I started off today by jumping into the market without a proper pre-flight, and without waiting for clear signals. I got in trouble right away, reversing out of bad positions just as the market was turning, etc... In no time I was down 4 points. It was the kind of performance I'm striving to get AWAY from.
About midday, I took a break and got ahold of myself. I caught decent parts of the 1:00 long iceberg, and of the 2:00 short iceberg. Despite a few more mishaps (things I know better than to do), I came all the way back to a 3.5 gain on the day. When I was operating at my best, I was doing a pretty good job of iceberging. This is mostly stuff I've learned on this thread. Thanks Jack. If I had NOT gone out uncontrolled in the early morning market, this would have been a 7.5 point day -- easy.
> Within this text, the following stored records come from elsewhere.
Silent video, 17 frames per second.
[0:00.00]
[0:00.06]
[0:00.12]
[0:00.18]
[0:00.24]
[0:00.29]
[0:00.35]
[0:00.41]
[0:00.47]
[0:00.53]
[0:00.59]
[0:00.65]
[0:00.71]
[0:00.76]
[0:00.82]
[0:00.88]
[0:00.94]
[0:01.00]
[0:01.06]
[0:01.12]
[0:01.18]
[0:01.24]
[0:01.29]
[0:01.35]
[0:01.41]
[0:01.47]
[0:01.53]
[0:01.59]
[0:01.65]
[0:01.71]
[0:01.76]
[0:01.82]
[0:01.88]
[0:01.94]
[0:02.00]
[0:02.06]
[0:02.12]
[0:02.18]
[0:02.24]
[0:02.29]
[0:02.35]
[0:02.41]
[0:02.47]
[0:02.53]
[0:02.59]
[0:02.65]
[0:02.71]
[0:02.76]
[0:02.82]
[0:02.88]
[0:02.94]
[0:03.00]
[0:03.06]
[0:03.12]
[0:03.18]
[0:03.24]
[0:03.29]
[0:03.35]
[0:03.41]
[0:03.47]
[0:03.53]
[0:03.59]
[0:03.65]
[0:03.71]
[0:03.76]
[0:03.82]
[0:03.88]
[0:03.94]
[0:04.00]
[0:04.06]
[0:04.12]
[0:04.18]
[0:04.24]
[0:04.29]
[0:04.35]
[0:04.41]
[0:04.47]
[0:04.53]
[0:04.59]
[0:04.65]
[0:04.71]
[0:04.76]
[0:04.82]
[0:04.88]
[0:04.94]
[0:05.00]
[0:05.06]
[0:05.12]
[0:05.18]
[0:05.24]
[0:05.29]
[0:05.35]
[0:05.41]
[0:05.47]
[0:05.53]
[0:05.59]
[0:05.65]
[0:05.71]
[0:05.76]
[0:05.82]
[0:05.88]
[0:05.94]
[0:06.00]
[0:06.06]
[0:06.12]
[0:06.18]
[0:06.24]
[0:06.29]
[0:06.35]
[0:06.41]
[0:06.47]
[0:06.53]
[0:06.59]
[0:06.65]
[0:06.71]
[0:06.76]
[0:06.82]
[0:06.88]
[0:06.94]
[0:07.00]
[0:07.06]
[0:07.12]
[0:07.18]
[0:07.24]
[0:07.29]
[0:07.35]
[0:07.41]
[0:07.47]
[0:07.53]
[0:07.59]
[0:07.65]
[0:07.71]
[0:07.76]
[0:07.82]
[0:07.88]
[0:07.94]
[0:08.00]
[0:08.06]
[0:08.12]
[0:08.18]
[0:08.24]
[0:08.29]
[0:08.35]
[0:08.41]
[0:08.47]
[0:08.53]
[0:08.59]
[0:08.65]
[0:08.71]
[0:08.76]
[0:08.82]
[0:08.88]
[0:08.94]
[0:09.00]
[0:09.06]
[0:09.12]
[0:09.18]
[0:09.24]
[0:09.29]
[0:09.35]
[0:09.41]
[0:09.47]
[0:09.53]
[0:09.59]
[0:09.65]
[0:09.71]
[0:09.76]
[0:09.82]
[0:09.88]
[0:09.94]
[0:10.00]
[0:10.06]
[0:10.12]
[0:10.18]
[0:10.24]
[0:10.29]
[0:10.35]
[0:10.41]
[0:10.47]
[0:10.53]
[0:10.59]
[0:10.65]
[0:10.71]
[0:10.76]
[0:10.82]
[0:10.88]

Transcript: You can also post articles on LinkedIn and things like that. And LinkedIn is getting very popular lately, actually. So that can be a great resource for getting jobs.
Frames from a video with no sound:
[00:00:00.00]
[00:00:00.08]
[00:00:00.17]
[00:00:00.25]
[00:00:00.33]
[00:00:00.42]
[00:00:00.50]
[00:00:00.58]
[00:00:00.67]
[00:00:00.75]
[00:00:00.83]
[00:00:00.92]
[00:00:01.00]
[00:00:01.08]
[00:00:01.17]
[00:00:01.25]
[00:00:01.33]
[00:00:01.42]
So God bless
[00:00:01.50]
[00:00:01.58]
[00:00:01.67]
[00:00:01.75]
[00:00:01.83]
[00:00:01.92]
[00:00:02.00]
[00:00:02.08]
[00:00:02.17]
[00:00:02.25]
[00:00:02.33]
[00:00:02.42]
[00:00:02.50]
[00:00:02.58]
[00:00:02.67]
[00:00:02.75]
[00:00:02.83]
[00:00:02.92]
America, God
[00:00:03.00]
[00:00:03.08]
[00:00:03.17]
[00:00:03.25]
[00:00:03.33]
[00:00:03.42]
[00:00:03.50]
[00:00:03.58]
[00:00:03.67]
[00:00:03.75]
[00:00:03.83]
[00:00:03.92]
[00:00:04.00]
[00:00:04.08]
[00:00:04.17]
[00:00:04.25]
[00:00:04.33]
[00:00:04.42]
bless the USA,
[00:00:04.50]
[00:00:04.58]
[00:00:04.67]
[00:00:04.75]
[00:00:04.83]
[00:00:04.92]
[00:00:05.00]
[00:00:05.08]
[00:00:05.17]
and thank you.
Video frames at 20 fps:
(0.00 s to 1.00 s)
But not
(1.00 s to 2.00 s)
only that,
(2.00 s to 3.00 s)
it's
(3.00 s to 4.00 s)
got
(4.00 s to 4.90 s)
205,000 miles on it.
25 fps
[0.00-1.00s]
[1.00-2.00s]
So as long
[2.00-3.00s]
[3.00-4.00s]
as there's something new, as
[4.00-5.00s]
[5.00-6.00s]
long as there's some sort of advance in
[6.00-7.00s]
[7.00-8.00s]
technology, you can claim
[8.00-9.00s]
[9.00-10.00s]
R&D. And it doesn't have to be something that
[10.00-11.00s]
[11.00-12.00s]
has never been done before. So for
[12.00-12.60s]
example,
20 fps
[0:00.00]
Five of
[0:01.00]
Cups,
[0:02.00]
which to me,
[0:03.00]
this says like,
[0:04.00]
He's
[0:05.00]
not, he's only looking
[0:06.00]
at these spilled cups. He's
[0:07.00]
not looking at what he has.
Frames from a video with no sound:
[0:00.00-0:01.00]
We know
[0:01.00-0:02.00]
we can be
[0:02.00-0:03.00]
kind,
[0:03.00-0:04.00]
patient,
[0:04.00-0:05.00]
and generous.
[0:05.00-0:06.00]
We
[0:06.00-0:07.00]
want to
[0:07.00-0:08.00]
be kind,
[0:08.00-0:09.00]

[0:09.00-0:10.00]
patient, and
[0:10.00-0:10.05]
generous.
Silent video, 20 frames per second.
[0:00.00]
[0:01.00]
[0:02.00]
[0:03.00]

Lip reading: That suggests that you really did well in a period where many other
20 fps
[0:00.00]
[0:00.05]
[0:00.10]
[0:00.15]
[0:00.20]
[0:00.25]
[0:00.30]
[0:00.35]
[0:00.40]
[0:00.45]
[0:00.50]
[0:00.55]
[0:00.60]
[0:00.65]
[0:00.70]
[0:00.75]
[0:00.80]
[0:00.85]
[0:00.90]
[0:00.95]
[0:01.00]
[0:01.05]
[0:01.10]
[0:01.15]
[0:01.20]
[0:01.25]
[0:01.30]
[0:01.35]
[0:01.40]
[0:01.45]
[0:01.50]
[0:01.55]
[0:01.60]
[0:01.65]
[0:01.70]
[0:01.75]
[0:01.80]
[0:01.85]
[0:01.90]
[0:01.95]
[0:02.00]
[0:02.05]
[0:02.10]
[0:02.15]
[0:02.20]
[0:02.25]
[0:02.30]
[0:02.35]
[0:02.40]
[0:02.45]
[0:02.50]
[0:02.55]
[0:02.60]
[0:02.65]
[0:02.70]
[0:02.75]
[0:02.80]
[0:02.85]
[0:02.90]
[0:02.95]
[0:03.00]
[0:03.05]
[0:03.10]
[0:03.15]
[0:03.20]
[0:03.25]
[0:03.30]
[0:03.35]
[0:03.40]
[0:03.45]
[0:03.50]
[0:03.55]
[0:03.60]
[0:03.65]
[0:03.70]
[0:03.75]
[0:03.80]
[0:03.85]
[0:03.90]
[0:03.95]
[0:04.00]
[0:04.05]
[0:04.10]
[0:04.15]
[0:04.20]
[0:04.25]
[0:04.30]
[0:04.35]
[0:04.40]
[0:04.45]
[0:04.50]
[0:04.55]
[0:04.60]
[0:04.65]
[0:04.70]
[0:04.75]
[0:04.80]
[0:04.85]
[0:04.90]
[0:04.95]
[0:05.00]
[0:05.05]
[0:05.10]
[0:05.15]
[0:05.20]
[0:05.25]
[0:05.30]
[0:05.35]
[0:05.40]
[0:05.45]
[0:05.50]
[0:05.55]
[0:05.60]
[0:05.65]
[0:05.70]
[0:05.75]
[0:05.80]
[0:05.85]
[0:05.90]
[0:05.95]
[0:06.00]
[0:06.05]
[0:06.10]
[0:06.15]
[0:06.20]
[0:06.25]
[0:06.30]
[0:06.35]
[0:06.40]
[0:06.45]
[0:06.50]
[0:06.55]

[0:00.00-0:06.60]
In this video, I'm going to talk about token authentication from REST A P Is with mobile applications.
I left A LOT of points on the table today, points I will pick up when I stick to the methodology that I know works, and get down some refinements.
My main problem at the moment is distinguishing between a trend making a new point 3, and a trend that is breaking down. I tend to reverse/sideline out of trends too late. I'm trying to focus on volume as a way to help the situation. I've found that volume often drops as the market moves to the right side of the channel when forming a new point 3. When a new trend is being formed, volume is more likely to be INCREASING as the market moves to the right side of the old channel. Has anyone else noticed this?